If ever there’s a sport were racism was dealt with during apartheid it is the beautiful game. In fact in 1972 teams that used to play in two racially structured leagues were reorganized in one non racial league. Teams such as Maning Rangers, Highlanders, Acadia Shepards and many more started playing against the Moroka Swallos, Olrando Pirates, Amazulu and an infinity of other teams. It was a common thing to see white players in the colors of teams from the townships such as Roger De Sa at Swallows, Niel and Mark Tovey at Chiefs, Gavin Lane at Pirates and Mark Fish at Cosmos. So that argument of soccer being a candidate for transformation is going to be a bit hard to sell to the policy makers. The deputy chairperson of parliamentary sport portfolio committee Cedric Frolick issued a clear message stating that transformation would not be impeded on. But in order to insure that such things occur, transformation that is, there has to be cohesion between the uninspiring sports ministry, under the guardian of Dr Makhenkisi Stofile, SASCOC and selectors at grassroots levels. The young enthusiasts what participate in the diverse sporting codes must be provided with proper infrastructure so that they can hone their talents, because it would be too ambitious a mission and expectation for the government to what t see result but not play their part.

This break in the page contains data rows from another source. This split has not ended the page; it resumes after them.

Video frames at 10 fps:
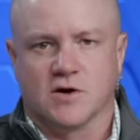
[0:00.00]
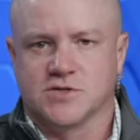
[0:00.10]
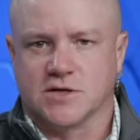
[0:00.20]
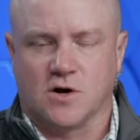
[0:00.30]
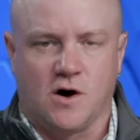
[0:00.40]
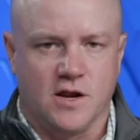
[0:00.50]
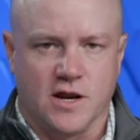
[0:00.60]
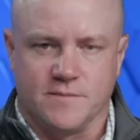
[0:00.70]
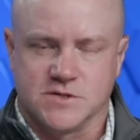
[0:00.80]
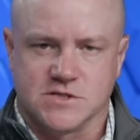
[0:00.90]
intersect all
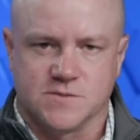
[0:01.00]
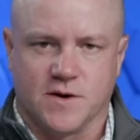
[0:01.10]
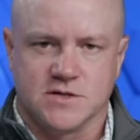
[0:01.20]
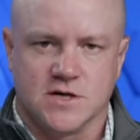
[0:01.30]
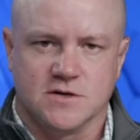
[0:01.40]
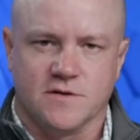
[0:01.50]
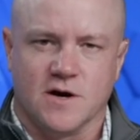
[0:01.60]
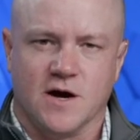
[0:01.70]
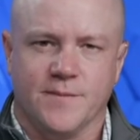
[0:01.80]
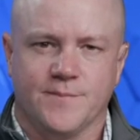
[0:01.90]
elements of supply chain, do they
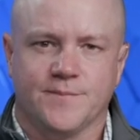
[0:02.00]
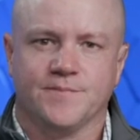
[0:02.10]
not?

That’s why I was amazed when the nation was taken aback by the performance in Beijing. A few gold medals in Athens from a relay team which counts as one medal in the ranking already we thought we were stuff legends are made of. We have to understand that countries like China did not just become Olympic contenders and winners overnight. In fact it is a plan that spans more than 3 decades and look at them now 51 gold medal at home, they came second in Athens with 32 gold medals and they came third in Sydney with 28 gold medals, what more can you want from the honorable Chairman Mao’s People’s Republic of China – besides freeing Tibet of course? The 11 million that was spent on the Ekhaya project in Beijing by the sports ministry should have been used for coaching clinics in the townships others than Soweto. Those high performance centres that we constant boast about must start doing exactly that – producing high performing individuals and teams. Big business could do a better job in adding a few more zeros on the cheque books as dangling carrots for our athletes to be able to compete in meeting where the aristocracy of the cream of the crop is known to float. Come to think of it South African sports is far from doom, I mean the Proteas are the second best team on the ICC rankings; the Springboks are IRB world champions and perhaps not as rosy as the first two Bafana are slowly find their feet and we’ve got two FIFA events to host and we could win both of them. All is not lost, I’m starting to see a silver lining behind Khotso Mokeana’s medal…It has to be transformed into gold. Happy Heritage month.